● DATA RECORDS:
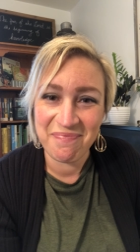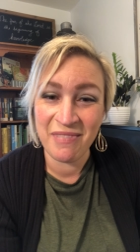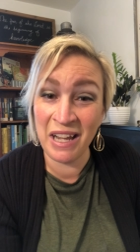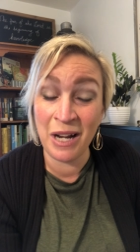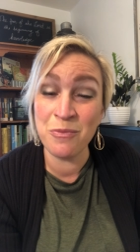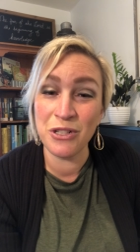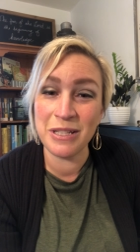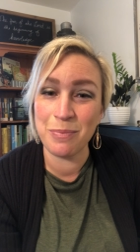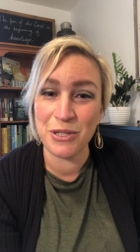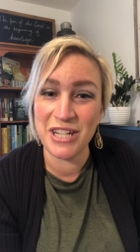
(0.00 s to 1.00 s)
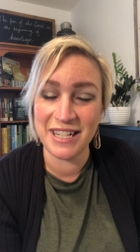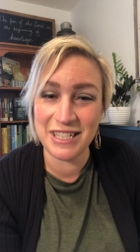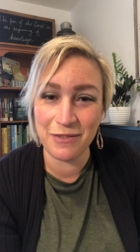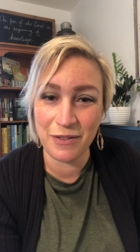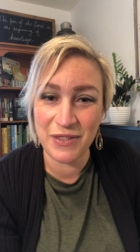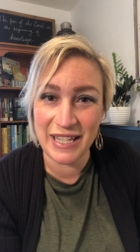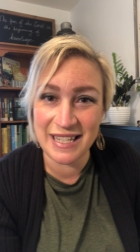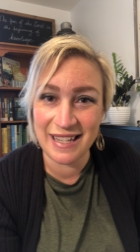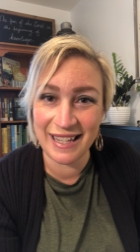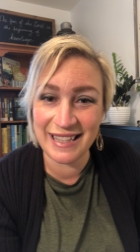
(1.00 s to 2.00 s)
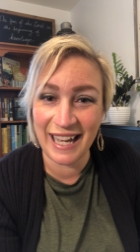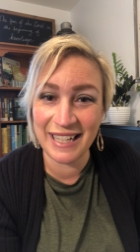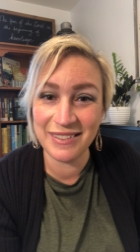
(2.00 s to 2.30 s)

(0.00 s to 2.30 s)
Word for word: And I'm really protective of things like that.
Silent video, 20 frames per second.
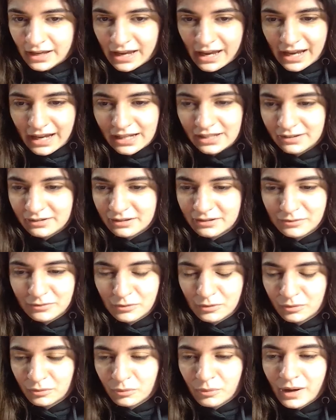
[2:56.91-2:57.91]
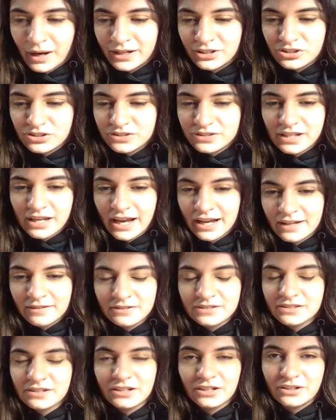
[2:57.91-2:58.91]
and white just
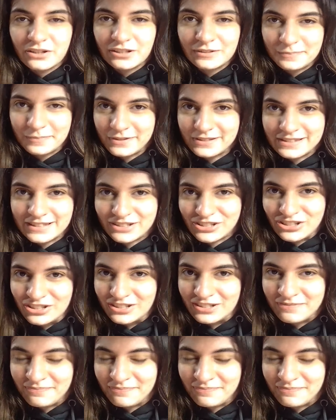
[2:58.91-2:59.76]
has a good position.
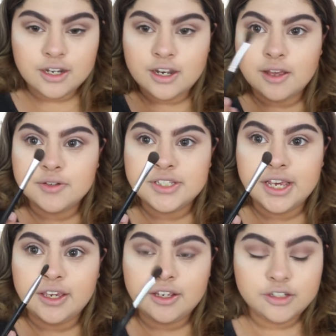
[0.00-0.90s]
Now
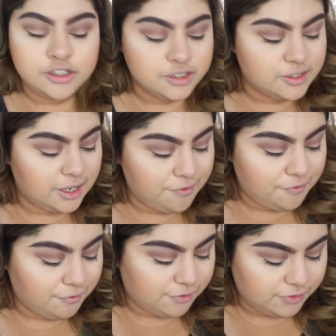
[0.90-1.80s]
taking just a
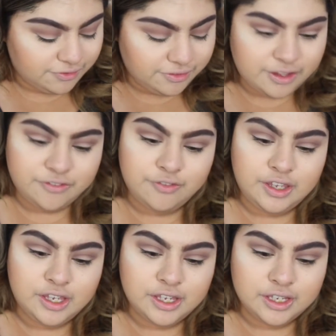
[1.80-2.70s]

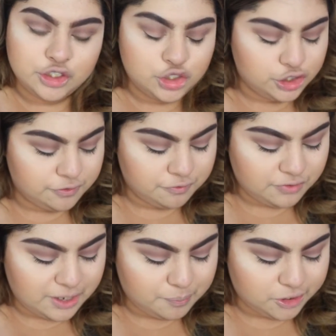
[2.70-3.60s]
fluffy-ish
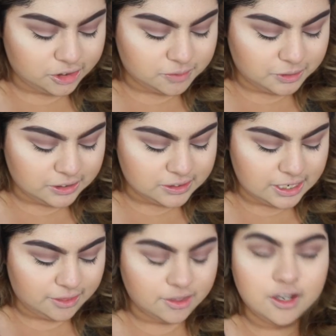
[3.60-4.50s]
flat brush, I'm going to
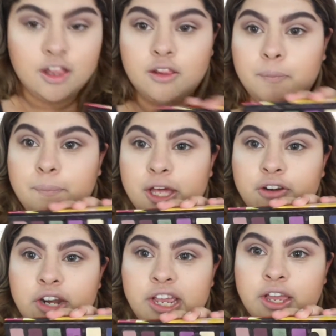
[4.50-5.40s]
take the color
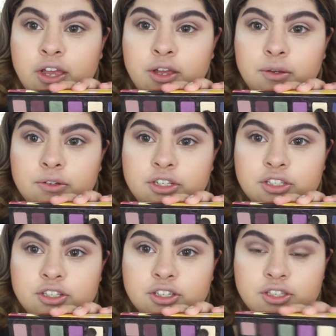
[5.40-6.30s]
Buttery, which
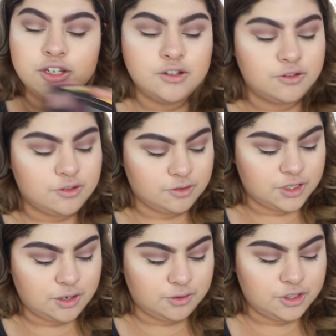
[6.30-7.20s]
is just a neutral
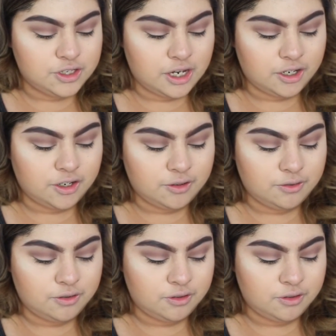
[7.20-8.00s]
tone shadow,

● INSTRUCTIONS TO FOLLOW:
Wherever a picture appears in the material above, skip it and copy the rest without change.

● EXERCISE RESPONSE:
(0.00 s to 1.00 s)
(1.00 s to 2.00 s)
(2.00 s to 2.30 s)

(0.00 s to 2.30 s)
Word for word: And I'm really protective of things like that.
Silent video, 20 frames per second.
[2:56.91-2:57.91]
[2:57.91-2:58.91]
and white just
[2:58.91-2:59.76]
has a good position.
[0.00-0.90s]
Now
[0.90-1.80s]
taking just a
[1.80-2.70s]

[2.70-3.60s]
fluffy-ish
[3.60-4.50s]
flat brush, I'm going to
[4.50-5.40s]
take the color
[5.40-6.30s]
Buttery, which
[6.30-7.20s]
is just a neutral
[7.20-8.00s]
tone shadow,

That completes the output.